Mulahn grew up in Egypt in a Christian home. Her family represented a small religious minority in Egypt—the Coptic Christians numbering six million. Islamic fundamentalists began targeting Coptics in the 1990s, believing them to be a real threat to Islam.
These Islamic zealots roamed the streets, looking for Coptics to harass and abduct. Mulahn’s closely woven community lived against that constant backdrop of worry, wondering if that day would bring yet another abduction. They were very cautious about whom they trusted and where they traveled.
On one ordinary day, a group called the Gamat Islamiya abducted eighteen-year-old Mulahn while she was visiting friends. They spirited her away, and her abductors raped her repeatedly. They knew that if they did so, they’d essentially ruin Mulahn’s life—if they stole her innocence, they stole her ability in her culture ever to marry.
Everything they did was deliberate. Every torture they invented had a purpose: to dissuade her from Christianity and her culture.
During the ordeal, her captors moved her in stealth, blindfolded and brutalized, to dingy hideouts. They worked day and night to convert her heart and mind to Islam and undermine her connection to Jesus Christ. “Pray to Allah!” they demanded. To survive, Mulahn had to do as they said, bowing low to the ground, facing Mecca.
r /> The kidnappers made Mulahn memorize pages of the Koran. Through sleep and food deprivation, mind-numbing memorization sessions, forced prayer, and repeated rape, Mulahn began to bend to her captors’ wishes.
Mulahn’s traumatized father sought help from the Cairo police. “You must find her,” he told them. “They will torture her.” Hot tears erupted from his dark eyes. “You must find her.”
“Forget Mulahn,” a police officer told him. “She’s now safe in the hands of Islam.”
“You don’t understand. They have taken my daughter.”
“You don’t understand!” the officer shot back. “You must sign this now.” He shoved a document toward Mulahn’s father, handing him a pen. The piece of paper declared that he would not search for his daughter. “Sign it!”
“I cannot sign this.”
“If you don’t, you will be responsible for any harm that comes her way. If your family searches for her, she will be hurt. Mulahn is safe. She is being retrained in the ways of Islam. If you love her, you will leave her alone. Allah will take care of her.”
With shaking hand, Mulahn’s father signed the document, his tears blurring his signature. Still, he searched for her in secret, relentless in his pursuit.
During her “retraining,” Mulahn’s kidnappers required her to wear a veil, the traditional hijab Islamic women wear for the sake of modesty.

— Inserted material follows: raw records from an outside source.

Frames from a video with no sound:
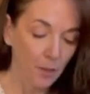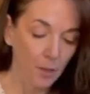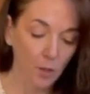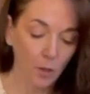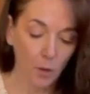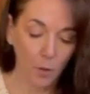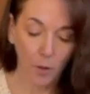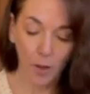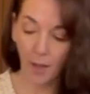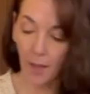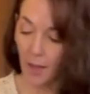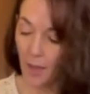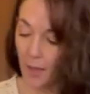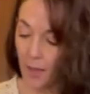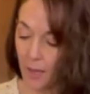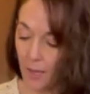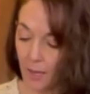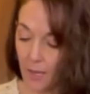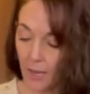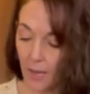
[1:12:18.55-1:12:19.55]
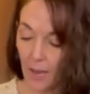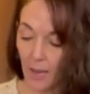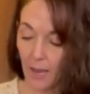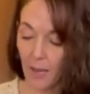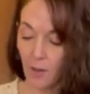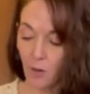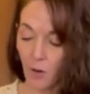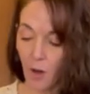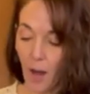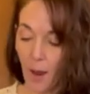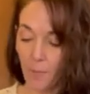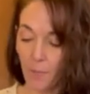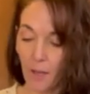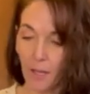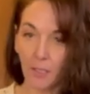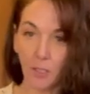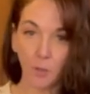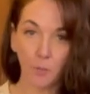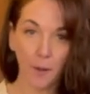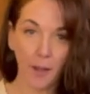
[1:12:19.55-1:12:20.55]
Go ahead and grab
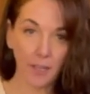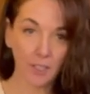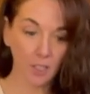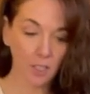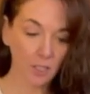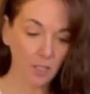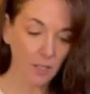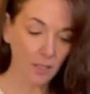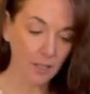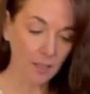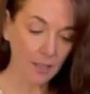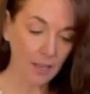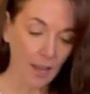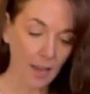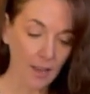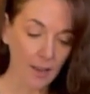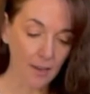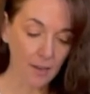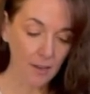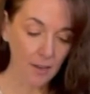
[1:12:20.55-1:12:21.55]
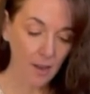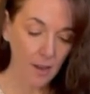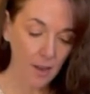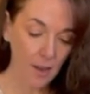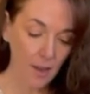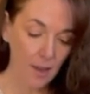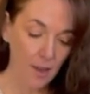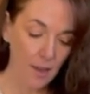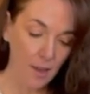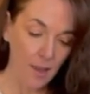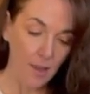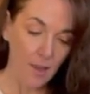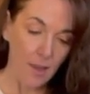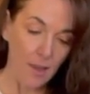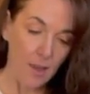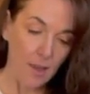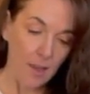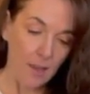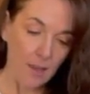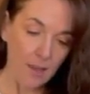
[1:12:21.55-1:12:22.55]
that spatula again
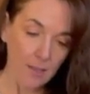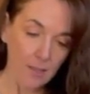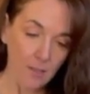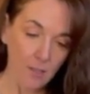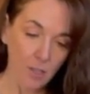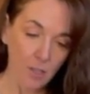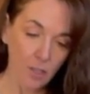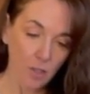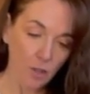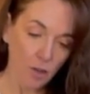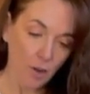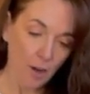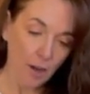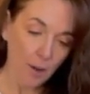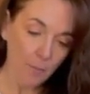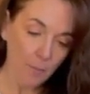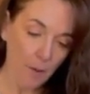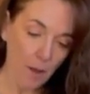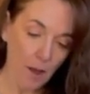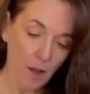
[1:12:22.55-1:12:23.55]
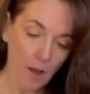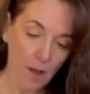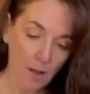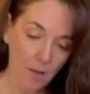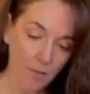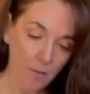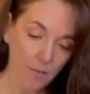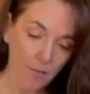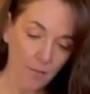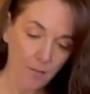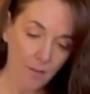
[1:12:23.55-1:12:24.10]
and scrape off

Initially, she refused. “They warned me that if I removed it, they would throw acid on my face,” she later recounted. After days upon days of brainwashing torture, she acquiesced to her captors and signed papers saying she was a convert to Islam. She quit fighting the veil.
And then, one day, she escaped.
A clandestine group called Servants of the Cross arranged for her rescue. This group sheltered her, nourished her. It protected her from harm and kept her safe from her captors.